§ **What the task requires**: Repeat only the lines between the one with "[00:00:02.00 to 00:00:02.50]" and the end of the material below, both ends included. Omit any picture.
━━━━━━━━━━━━━━━━
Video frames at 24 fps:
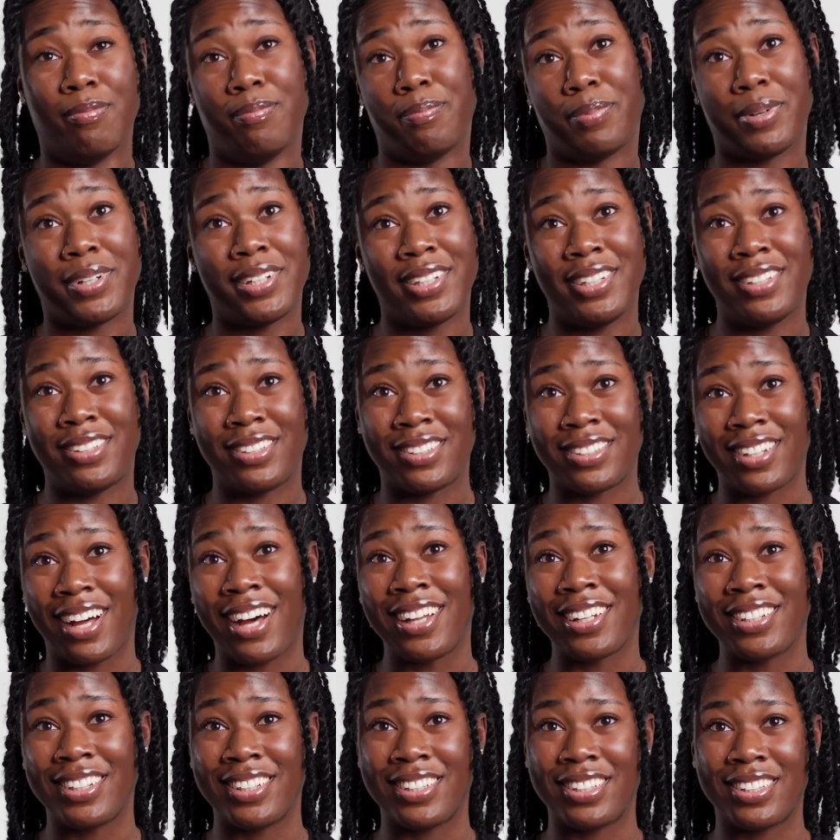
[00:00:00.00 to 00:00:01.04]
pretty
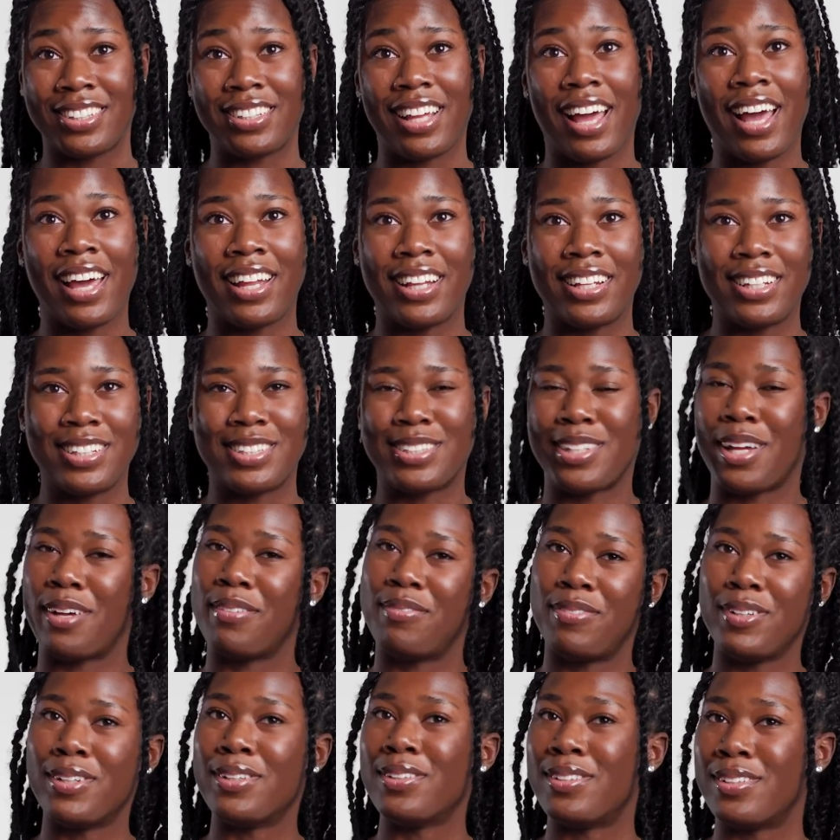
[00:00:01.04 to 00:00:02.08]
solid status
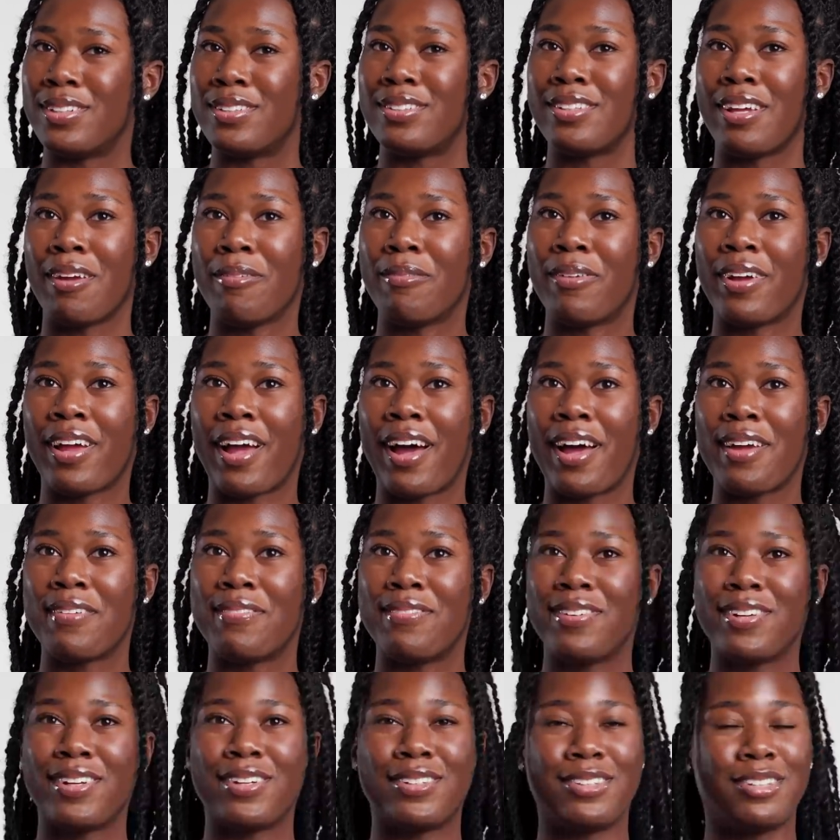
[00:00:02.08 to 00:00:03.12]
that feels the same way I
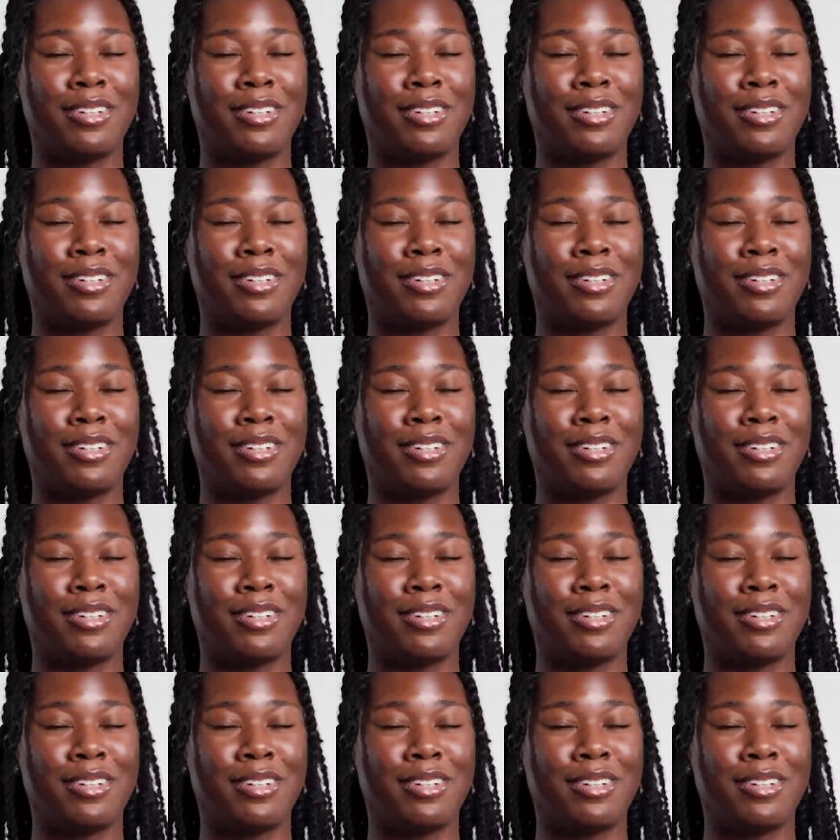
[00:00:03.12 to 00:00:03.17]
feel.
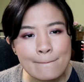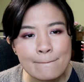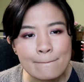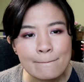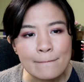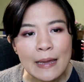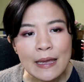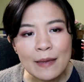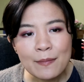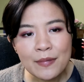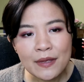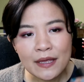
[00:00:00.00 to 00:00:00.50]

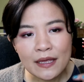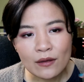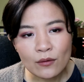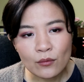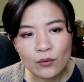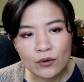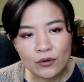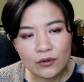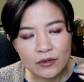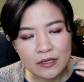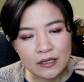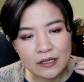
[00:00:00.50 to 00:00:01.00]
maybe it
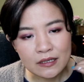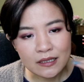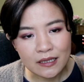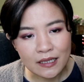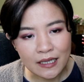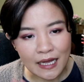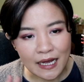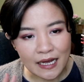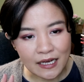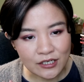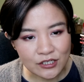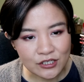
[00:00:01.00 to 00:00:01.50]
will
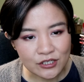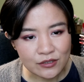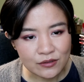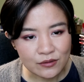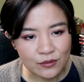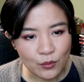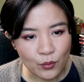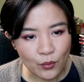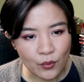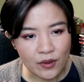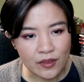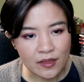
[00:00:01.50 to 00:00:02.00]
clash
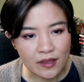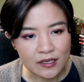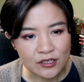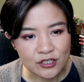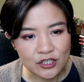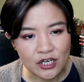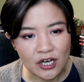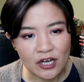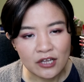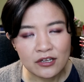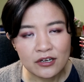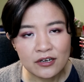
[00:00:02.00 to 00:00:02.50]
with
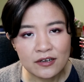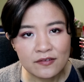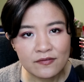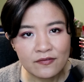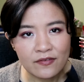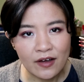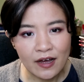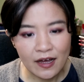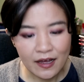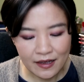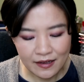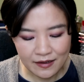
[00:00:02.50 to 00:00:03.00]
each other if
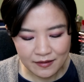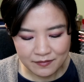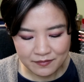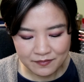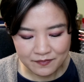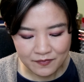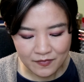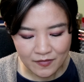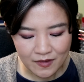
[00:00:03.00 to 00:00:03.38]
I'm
━━━━━━━━━━━━━━━━
§ **Finished exercise**:
[00:00:02.00 to 00:00:02.50]
with
[00:00:02.50 to 00:00:03.00]
each other if
[00:00:03.00 to 00:00:03.38]
I'm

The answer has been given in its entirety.